Surgical approach via a thoracotomy has become the most widely acquired approach in almost all cases of heptopulmonary fistulae. Surgical steps during thoracotomy include adequate subcostal drainage under direct vision, secured closure of the diaphragmatic perforation, decortication of the affected lobe of lung and lobectomy of the devitalised portion due to the fistulous tract. Other procedures may involve decompression and drainage via endoscopic and interventional radiological means, which together combined, provides an overall favourable clinical outcome. There has been evidence of success via metallic biliary endoprosthesis in the past for similar cases and there is room for incorporating this technique as a viable option of management, which confers less invasiveness [15].
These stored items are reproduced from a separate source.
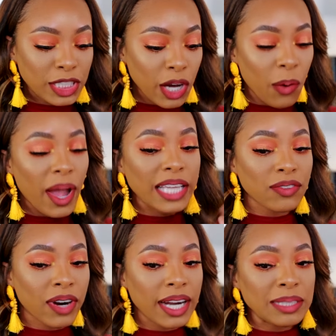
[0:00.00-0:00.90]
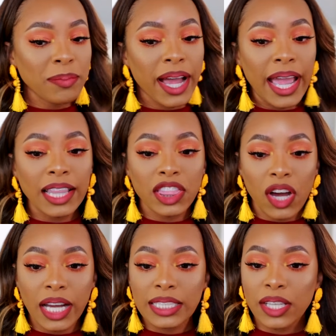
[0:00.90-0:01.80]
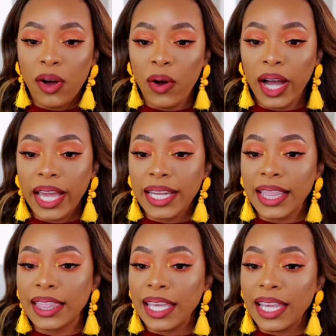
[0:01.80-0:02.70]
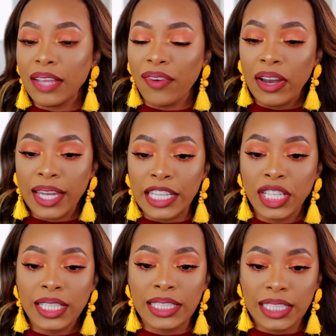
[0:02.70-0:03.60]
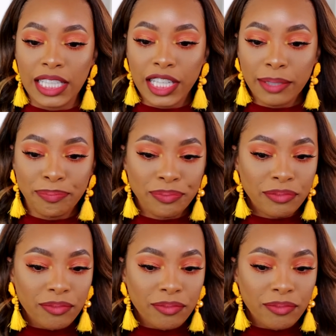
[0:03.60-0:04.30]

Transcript: So as far as my thoughts on the foundation and concealer,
Some studies have indicated spontaneous closure of the fistula (up to 60 % in posttraumatic fistulas) after endoscopic or subcutaneous biliary drainage, while others highlight that conservative means have proven to delay the process of healing, requiring long-standing tedious drainage procedures and introducing new foci of infection into already hemodynamically compromised individuals.
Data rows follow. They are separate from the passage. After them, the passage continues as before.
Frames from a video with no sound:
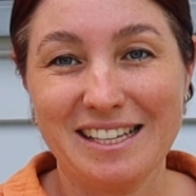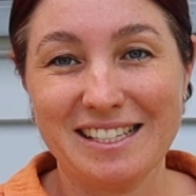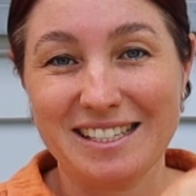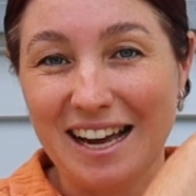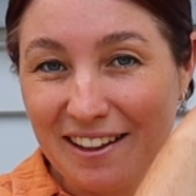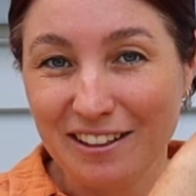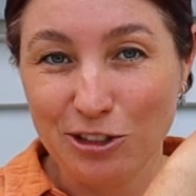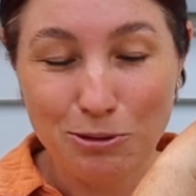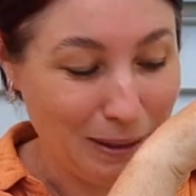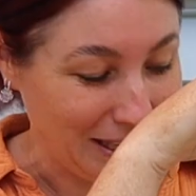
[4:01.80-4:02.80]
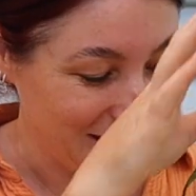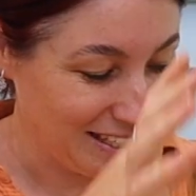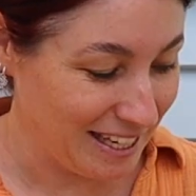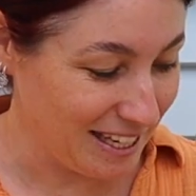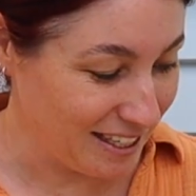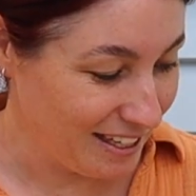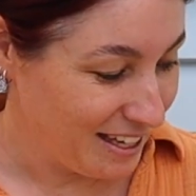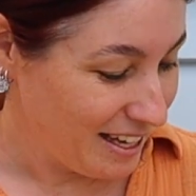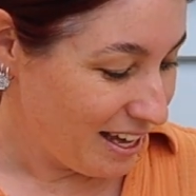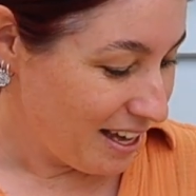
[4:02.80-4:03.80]
start the new plant again,
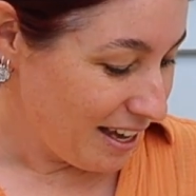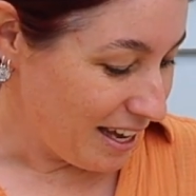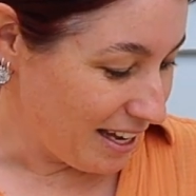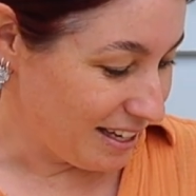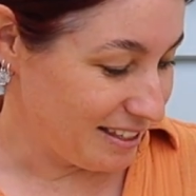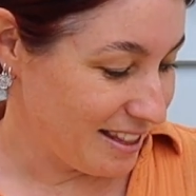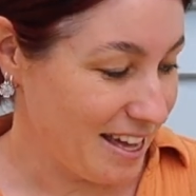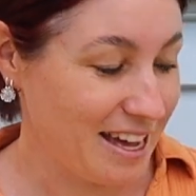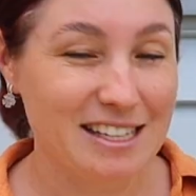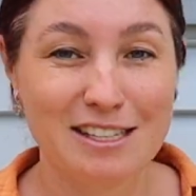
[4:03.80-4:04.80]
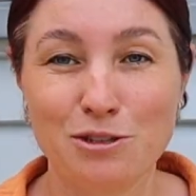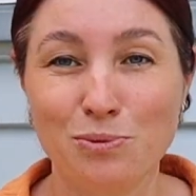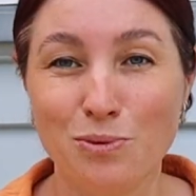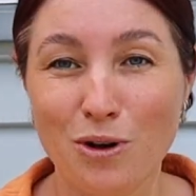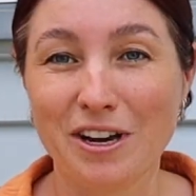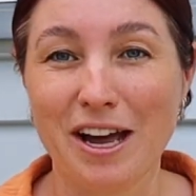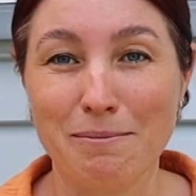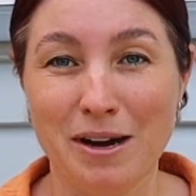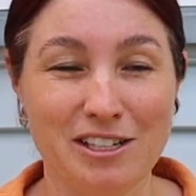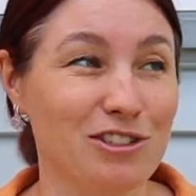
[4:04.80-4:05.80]
and that is what I
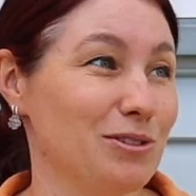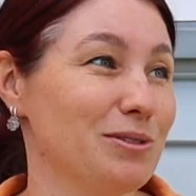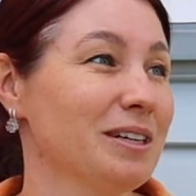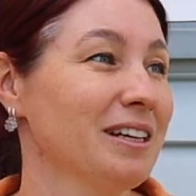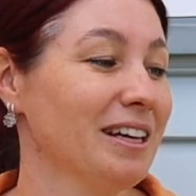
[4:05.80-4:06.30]
might do,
The most challenging step in surgically managing these patients is reconstructing the boundary between the chest and diaphragm, which becomes eroded due to the fistula. Large defects are usually sealed with mobilisation of nearby tissue such as intercostal muscle or pericardial fat, which help restore continuity [8, 13].
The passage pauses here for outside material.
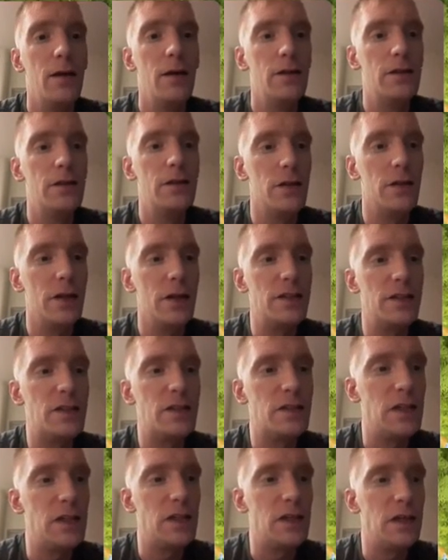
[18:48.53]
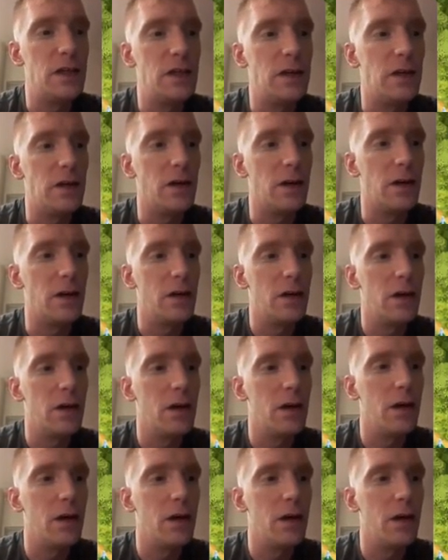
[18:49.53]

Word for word: So let's see here.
Nevertheless all the methods of treatment entirely depend on the gradation of inflammatory markers and patient stability. It is important to note that there is a vast area of development required in terms of ascertaining the most suitable treatment options for this disease. Non-invasive procedures such as endoscopic and bronchoscopic modalities to seal the fistulous communication still remain uncertain as suitable options considering the variable presentation patterns. These methods need to be employed as a treatment algorithm tailored for this disease, as these hybrid approaches could significantly reduce the morbidity and mortality associated with major thoraco-abdominal procedures [10, 14].

Conclusion

Hepatopulmonary fistulae, although benign in nature, carry an unacceptable mortality risk of up to 10.3 % mainly due to surgical complications [10]. Operative mortality varies from 5 to 50 % and is usually dependent on underlying comorbidities, disease extent and degree of inflammatory process. In some cases, the anaphylactic nature of the organism causes sudden death. A wide spectrum of presentation criteria must be kept in mind whilst identifying this disease. Most patients survive the surgery if operated at an early stage in the disease progression. Current data suggests advocating a combined multidisciplinary approach, involving surgical plus endoscopic and radiological procedures. These modalities have presented as a modern perspective towards the management of this surgical disease. From the first description by Ferguson and Burford in 1967 to the present day, different approaches have been applied and with the introduction of less invasive techniques, the outcomes have significantly improved [10, 11, 14].

Consent

Written informed consent was obtained from the patient for publication of this case report and any accompanying images.